Mr Evans made the call after the death of a patient who was assessed as having a tummy bug.

Melfyn Wynne-Williams was found dead in his suburban Berhampore home on December 28, 2006, a day after calling Wellington Free Ambulance complaining of abdominal pain. He died from a ruptured abdominal aortic aneurysm.

At the inquest into his death, Mr Wynne-Williams' wife said she was on holiday on December 27, but had spoken to her husband that day when he told her he had called the ambulance because he was suffering severe abdominal pain and had been vomiting.

The two paramedics had just left the house having told Mr Wynne-Williams about the "current virus going around" and advising him to rest and take panadol.

The ambulance report form filed from that visit showed that no vital signs had been taken from Mr Wynne-Williams and recorded.

After reviewing the case and two others like it, Wellington Free Ambulance put in place more robust guidelines and policies paramedics are to follow when deciding whether or not to leave a patient at the scene.

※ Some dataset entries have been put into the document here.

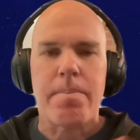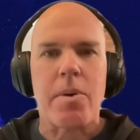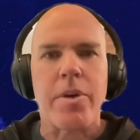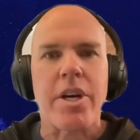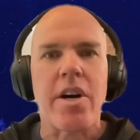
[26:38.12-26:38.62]

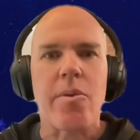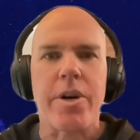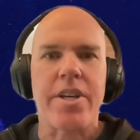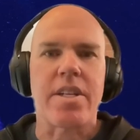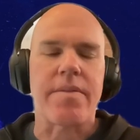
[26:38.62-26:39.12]
But we are
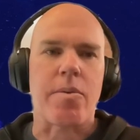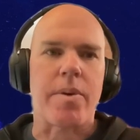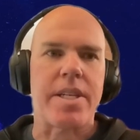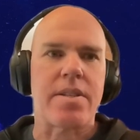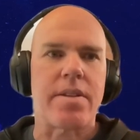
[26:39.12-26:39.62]
working on different
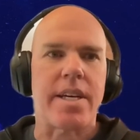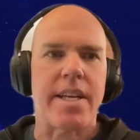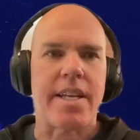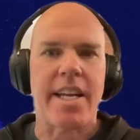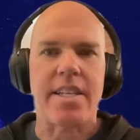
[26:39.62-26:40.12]
ways to do
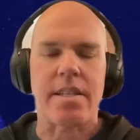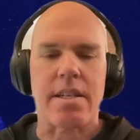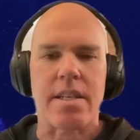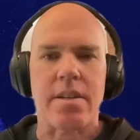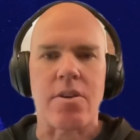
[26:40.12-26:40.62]
that. And that is
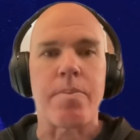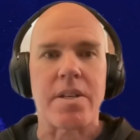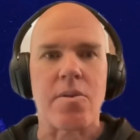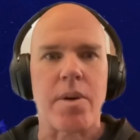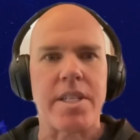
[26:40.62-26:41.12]
an
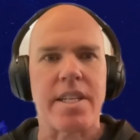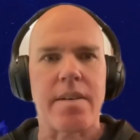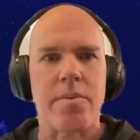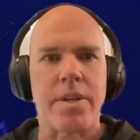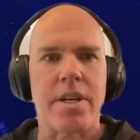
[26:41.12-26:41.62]
open question
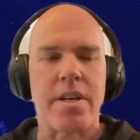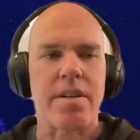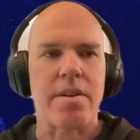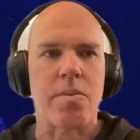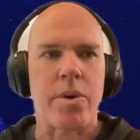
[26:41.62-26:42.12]
that we
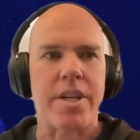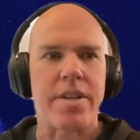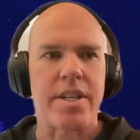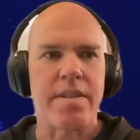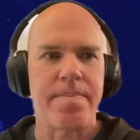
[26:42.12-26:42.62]
are working
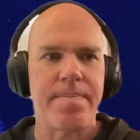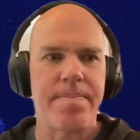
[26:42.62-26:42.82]
on.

Operations manager Rob Jenkins told the inquest he saw the need for a national body to establish and maintain paramedical standards.

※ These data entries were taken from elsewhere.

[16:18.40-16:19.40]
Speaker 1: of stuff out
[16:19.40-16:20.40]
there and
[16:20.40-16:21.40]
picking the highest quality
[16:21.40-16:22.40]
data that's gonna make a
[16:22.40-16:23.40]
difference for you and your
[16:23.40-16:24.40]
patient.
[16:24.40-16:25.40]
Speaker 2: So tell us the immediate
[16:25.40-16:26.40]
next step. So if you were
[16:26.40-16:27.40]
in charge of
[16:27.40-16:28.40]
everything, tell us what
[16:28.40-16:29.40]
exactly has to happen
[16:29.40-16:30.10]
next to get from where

Parliament's health select committee is carrying out an inquiry into the provision of ambulance services.

Mr Evans has written to Health Minister David Cunliffe urging the Government give "early consideration" to the establishment of national standards for paramedics.

Green health spokeswoman Sue Kedgley, who helped get the select committee inquiry, said today it was extraordinary that there were no national clinical standards governing the provision of ambulance services.

"This means that the clinical care New Zealanders receive varies according to where they live and this is completely unacceptable," she said.

Ambulance officers were not regulated as a profession either and there was no national clinical governance committee and this must change, she said.

She agreed with Mr Evans that there needed to be national clinical standards for New Zealand's ambulance service.